Would you write out the entries below word for word, omitting the pictures?
- - -
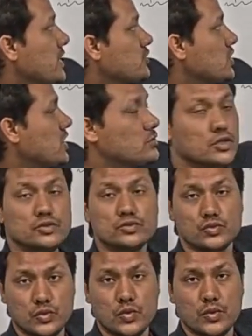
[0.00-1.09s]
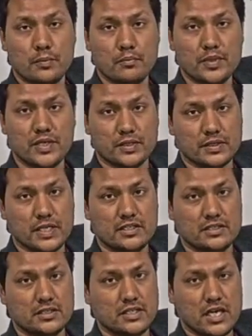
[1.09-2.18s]
actually equal to b,
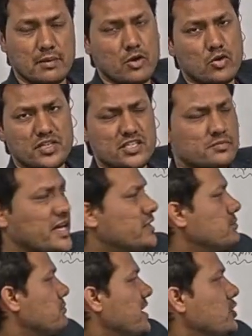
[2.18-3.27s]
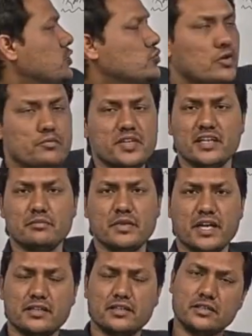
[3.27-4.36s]
right? Amount means by magnitude of b and
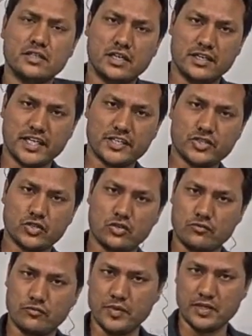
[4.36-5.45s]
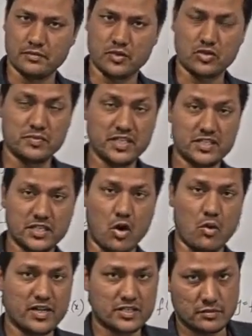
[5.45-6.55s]
by the direction of b, because b is a
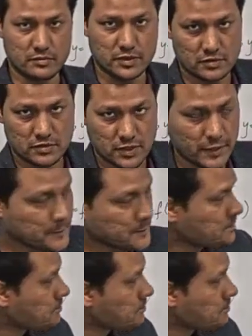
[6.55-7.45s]
complex number, right?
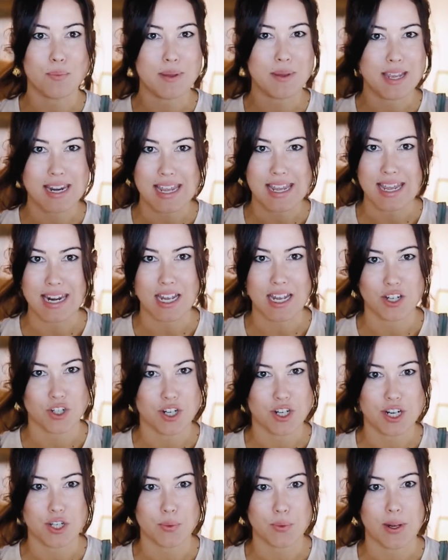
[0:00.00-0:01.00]
repeating it
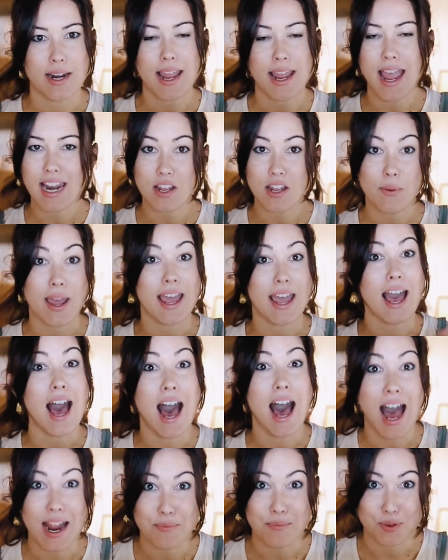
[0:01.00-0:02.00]
under each one. Anyway,
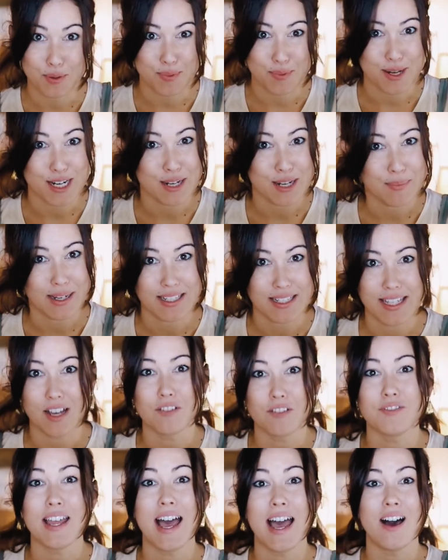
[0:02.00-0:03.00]
I'm repeating
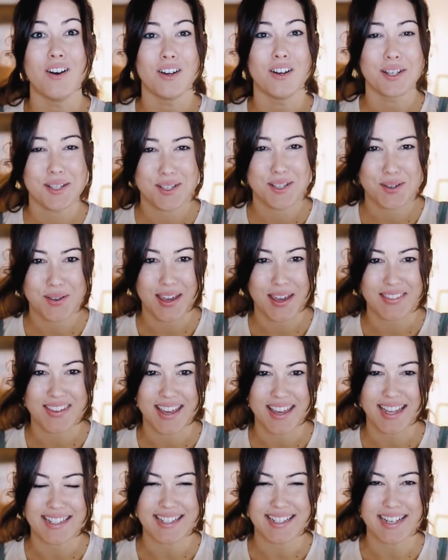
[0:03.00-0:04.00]
myself now. You get
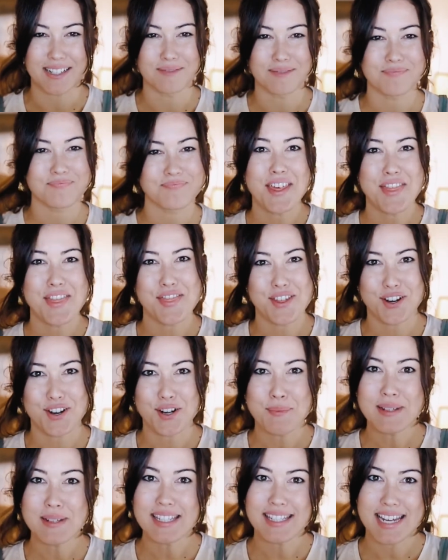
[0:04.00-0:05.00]
the idea. The
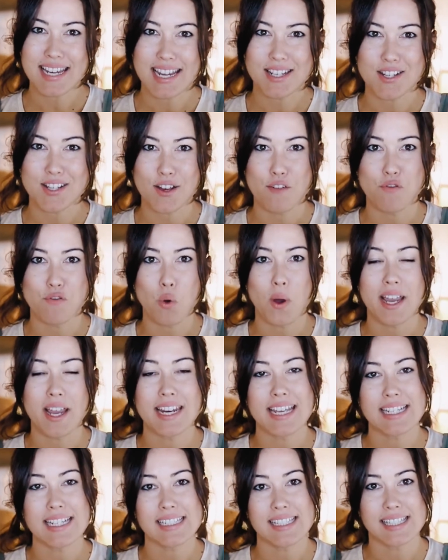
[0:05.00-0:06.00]
3rd mistake to
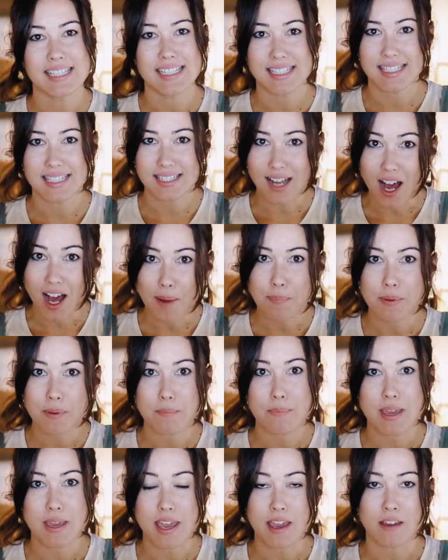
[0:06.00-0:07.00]
avoid is stop
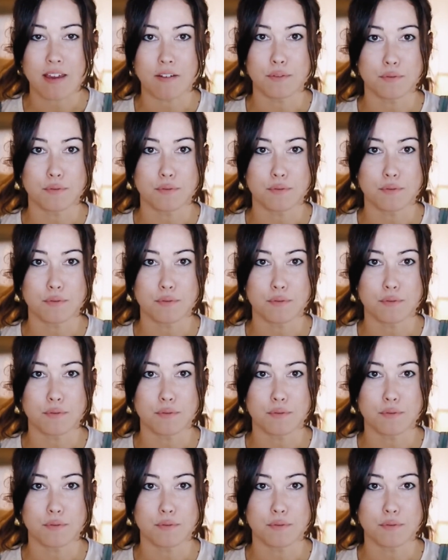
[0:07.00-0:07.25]
being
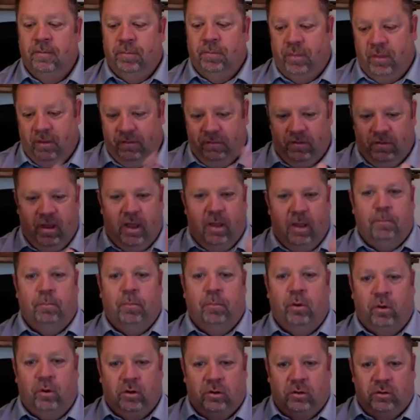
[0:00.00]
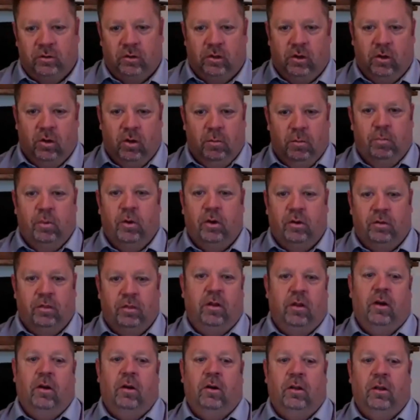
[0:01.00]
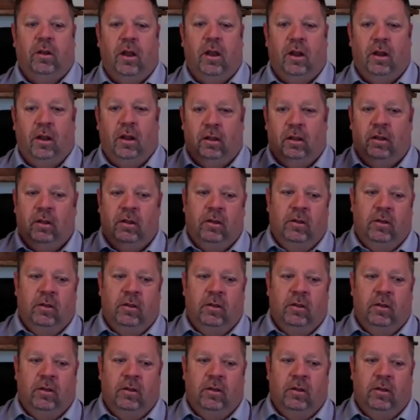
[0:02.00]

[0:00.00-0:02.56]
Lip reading: They've got a book there to kind of,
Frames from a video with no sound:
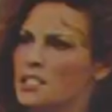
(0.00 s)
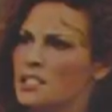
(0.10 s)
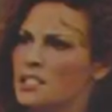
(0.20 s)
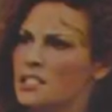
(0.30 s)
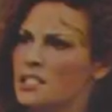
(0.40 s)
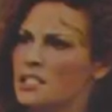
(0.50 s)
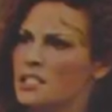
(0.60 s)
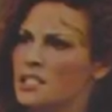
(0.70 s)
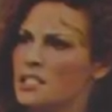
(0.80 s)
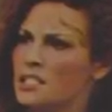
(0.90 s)

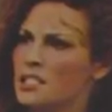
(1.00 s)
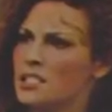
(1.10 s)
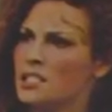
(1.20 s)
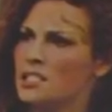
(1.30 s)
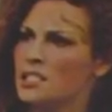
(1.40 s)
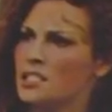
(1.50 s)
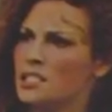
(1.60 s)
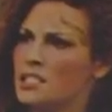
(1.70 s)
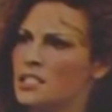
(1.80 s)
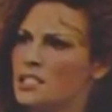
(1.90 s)

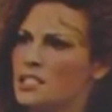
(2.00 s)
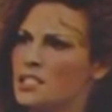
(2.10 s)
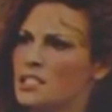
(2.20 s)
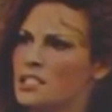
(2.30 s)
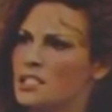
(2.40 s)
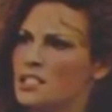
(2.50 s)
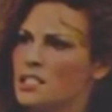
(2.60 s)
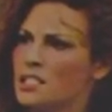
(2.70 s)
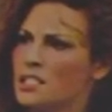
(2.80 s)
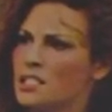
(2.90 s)

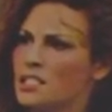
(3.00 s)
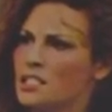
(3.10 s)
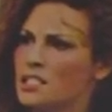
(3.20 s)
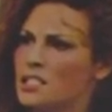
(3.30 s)
(silence)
- - -
Result →
[0.00-1.09s]
[1.09-2.18s]
actually equal to b,
[2.18-3.27s]
[3.27-4.36s]
right? Amount means by magnitude of b and
[4.36-5.45s]
[5.45-6.55s]
by the direction of b, because b is a
[6.55-7.45s]
complex number, right?
[0:00.00-0:01.00]
repeating it
[0:01.00-0:02.00]
under each one. Anyway,
[0:02.00-0:03.00]
I'm repeating
[0:03.00-0:04.00]
myself now. You get
[0:04.00-0:05.00]
the idea. The
[0:05.00-0:06.00]
3rd mistake to
[0:06.00-0:07.00]
avoid is stop
[0:07.00-0:07.25]
being
[0:00.00]
[0:01.00]
[0:02.00]

[0:00.00-0:02.56]
Lip reading: They've got a book there to kind of,
Frames from a video with no sound:
(0.00 s)
(0.10 s)
(0.20 s)
(0.30 s)
(0.40 s)
(0.50 s)
(0.60 s)
(0.70 s)
(0.80 s)
(0.90 s)

(1.00 s)
(1.10 s)
(1.20 s)
(1.30 s)
(1.40 s)
(1.50 s)
(1.60 s)
(1.70 s)
(1.80 s)
(1.90 s)

(2.00 s)
(2.10 s)
(2.20 s)
(2.30 s)
(2.40 s)
(2.50 s)
(2.60 s)
(2.70 s)
(2.80 s)
(2.90 s)

(3.00 s)
(3.10 s)
(3.20 s)
(3.30 s)
(silence)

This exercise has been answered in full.